Event Date: May 28, 2020
Time: 2:00 p.m. (ET) / 11:00 a.m. (PST)
Priority: No
School or Program: Electrical and Computer Engineering
College Calendar: Show
Ikenna Okafor, The Pennsylvania State University
Bandwidth Efficient Architecture for Deep Neural Networks
Abstract:
Current studies show that traffic between the Convolutional Neural Network (CNN) accelerators and off-chip memory requires considerable power consumption as researchers build deeper networks in order to improve detection accuracy. This is especially critical for low power embedded devices. Since on-chip data movement costs less in terms of power consumption, significant savings can be obtained by caching and reusing timely data between adjacent layers, rather than transfer it off chip. Moreover, taking advantage of specific layer sequences can further lessen output memory bandwidth pressure.
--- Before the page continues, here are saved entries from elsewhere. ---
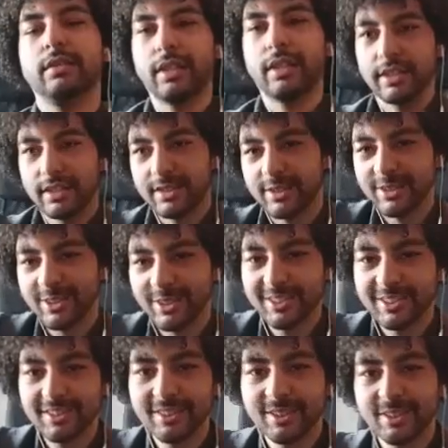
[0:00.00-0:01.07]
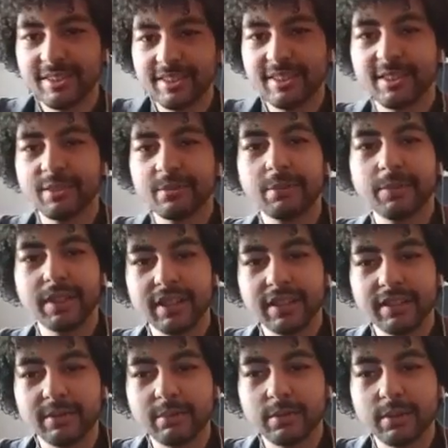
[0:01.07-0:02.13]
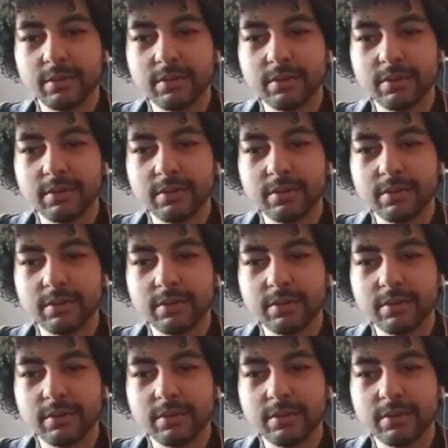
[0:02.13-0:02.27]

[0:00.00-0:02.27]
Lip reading: I need to go to the toilet? I'll be back in a moment.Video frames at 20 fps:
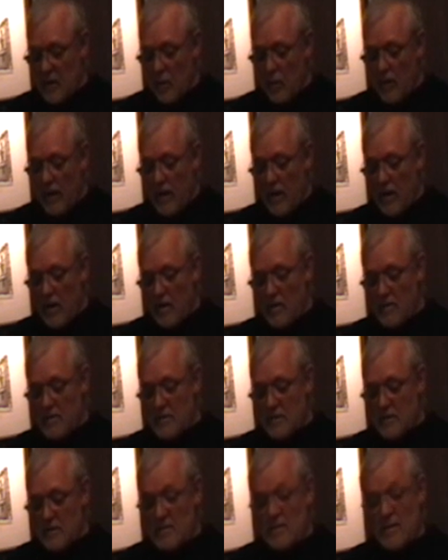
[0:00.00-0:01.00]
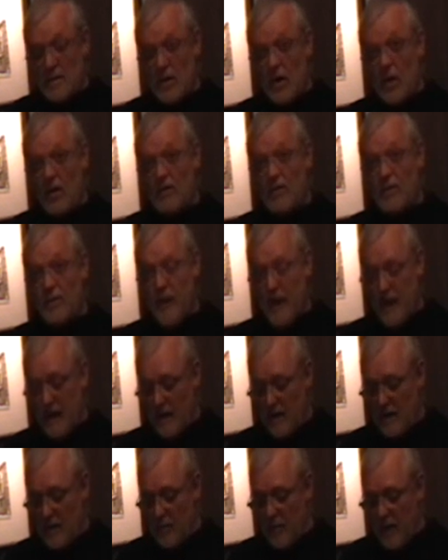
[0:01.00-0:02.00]
We learned to not
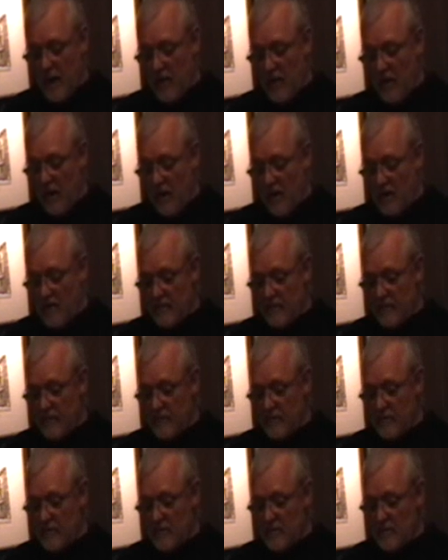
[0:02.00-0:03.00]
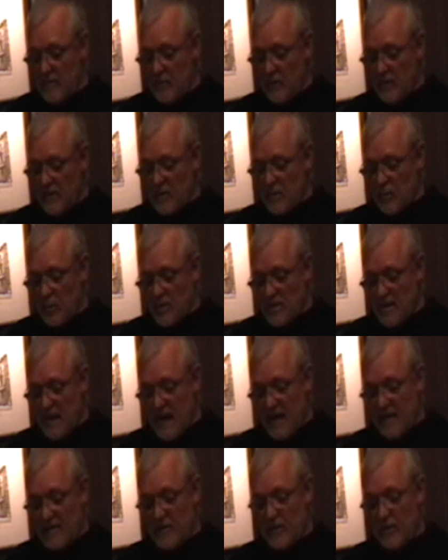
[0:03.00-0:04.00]
think about life, but to
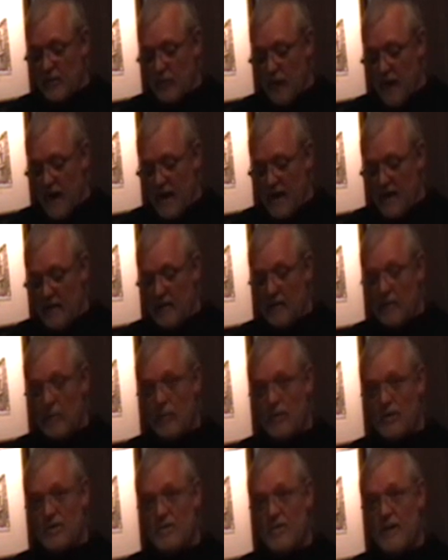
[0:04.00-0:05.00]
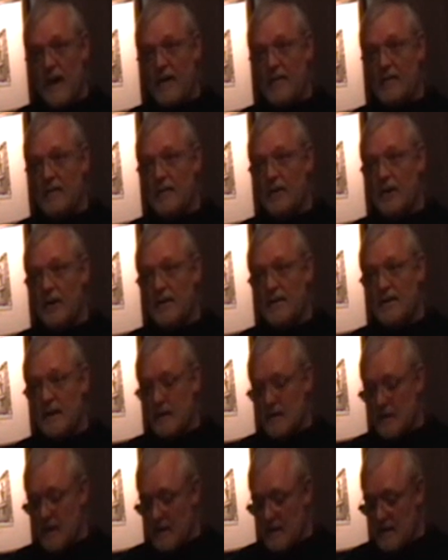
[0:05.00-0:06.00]
protect the grain which fattened our
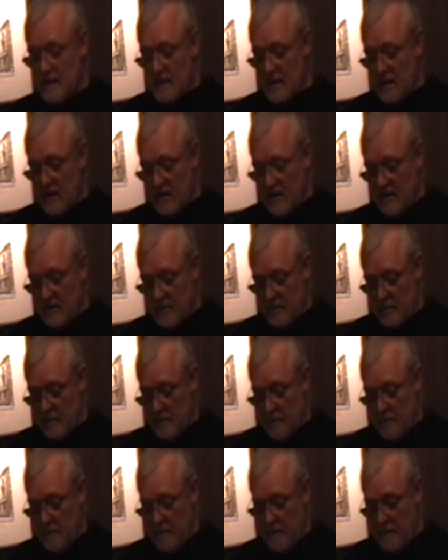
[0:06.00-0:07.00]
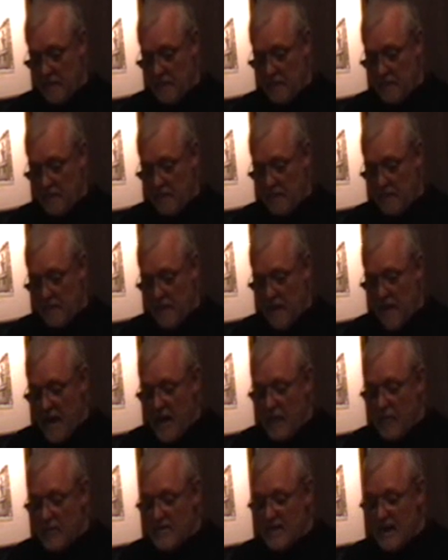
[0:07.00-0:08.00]
Sunday dinner.
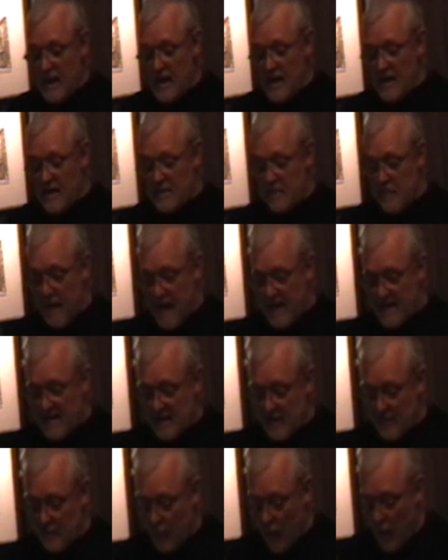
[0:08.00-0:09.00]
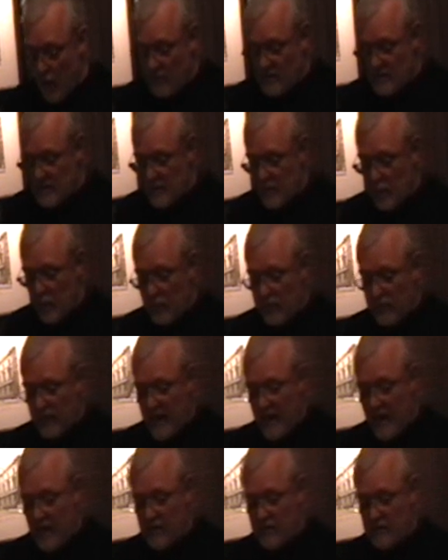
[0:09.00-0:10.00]
He would take his massive rod to
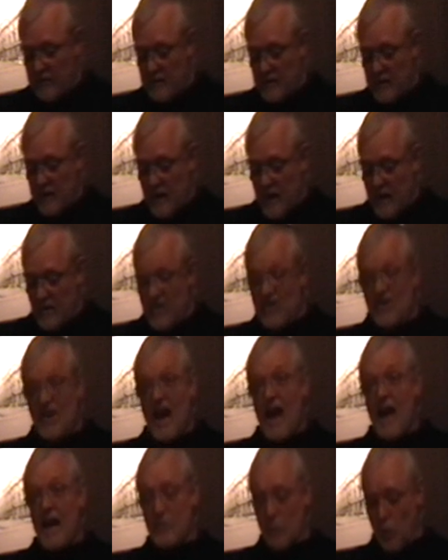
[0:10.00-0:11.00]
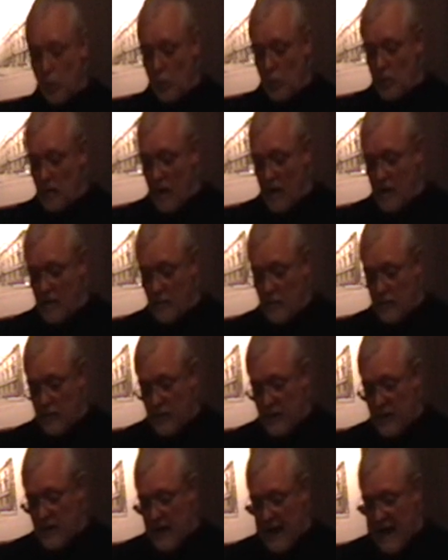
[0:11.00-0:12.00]
Porthtown and stand all night
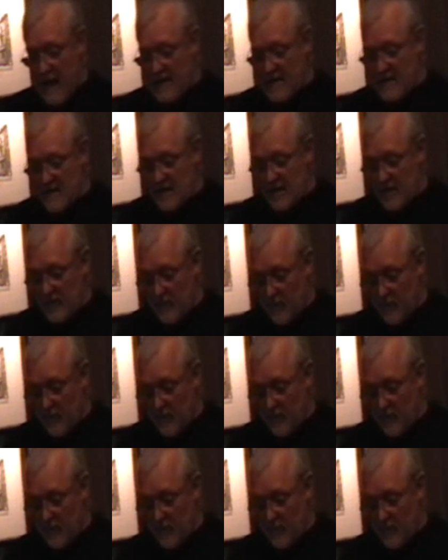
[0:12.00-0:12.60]
with the Atlantic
However, the order of computation within a layer must be orchestrated properly to ensure efficiency.  In this work, we propose an on-chip accelerator architecture which allows reusing timely data and significantly reduces feature map movement between an accelerator and off-chip memory, during computation.
 
Bio:
Ikenna Okafor is a computer science and engineering PhD student at The Pennsylvania State University. He completed his Bachelors of science in computer engineering at The Pennsylvania State University. His Masters of Science in computer science and engineering was also completed at The Pennsylvania State University which dove into Hardware acceleration for Visual object search. Currently Ikenna's research interest are in computer architecture and machine learning with a focus on utilizing machine learning for smart hardware accelerators and resource management.